(Dataset excerpts)

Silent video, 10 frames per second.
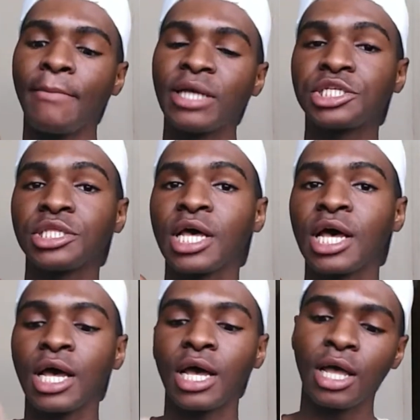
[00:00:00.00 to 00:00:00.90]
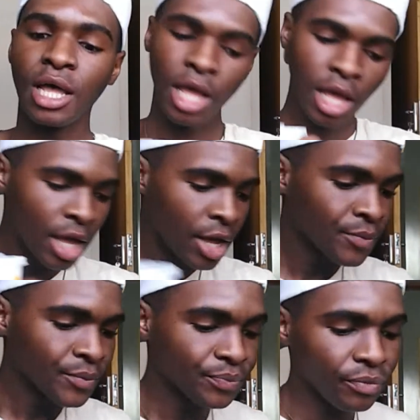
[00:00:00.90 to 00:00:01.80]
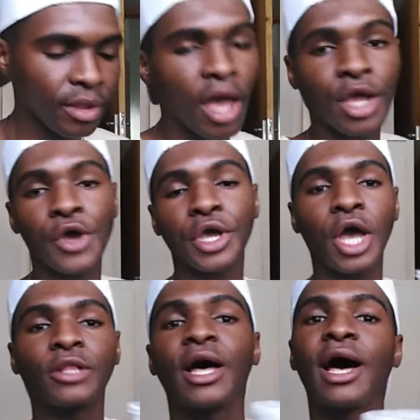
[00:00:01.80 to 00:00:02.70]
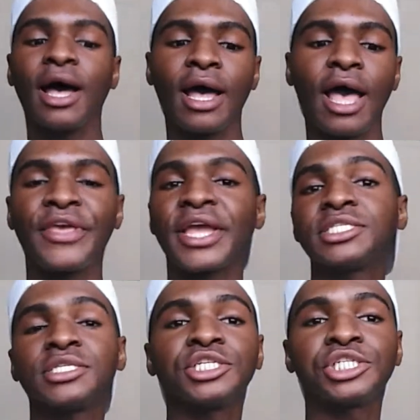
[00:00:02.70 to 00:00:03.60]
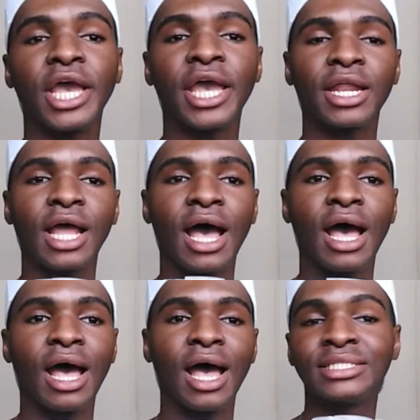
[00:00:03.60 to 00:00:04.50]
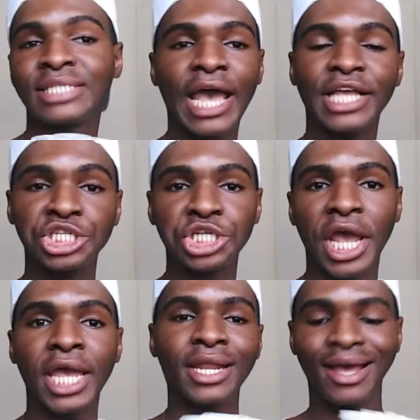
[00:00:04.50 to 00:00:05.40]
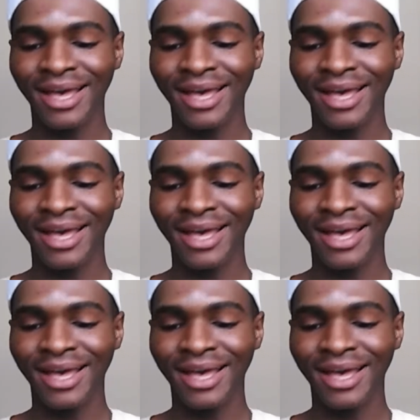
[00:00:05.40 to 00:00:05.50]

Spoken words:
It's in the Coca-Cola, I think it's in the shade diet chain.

TASK REQUIREMENTS: Line by line, write out the entries exactly, and leave the pictures out.

SOLUTION TO THE EXERCISE:
Silent video, 10 frames per second.
[00:00:00.00 to 00:00:00.90]
[00:00:00.90 to 00:00:01.80]
[00:00:01.80 to 00:00:02.70]
[00:00:02.70 to 00:00:03.60]
[00:00:03.60 to 00:00:04.50]
[00:00:04.50 to 00:00:05.40]
[00:00:05.40 to 00:00:05.50]

Spoken words:
It's in the Coca-Cola, I think it's in the shade diet chain.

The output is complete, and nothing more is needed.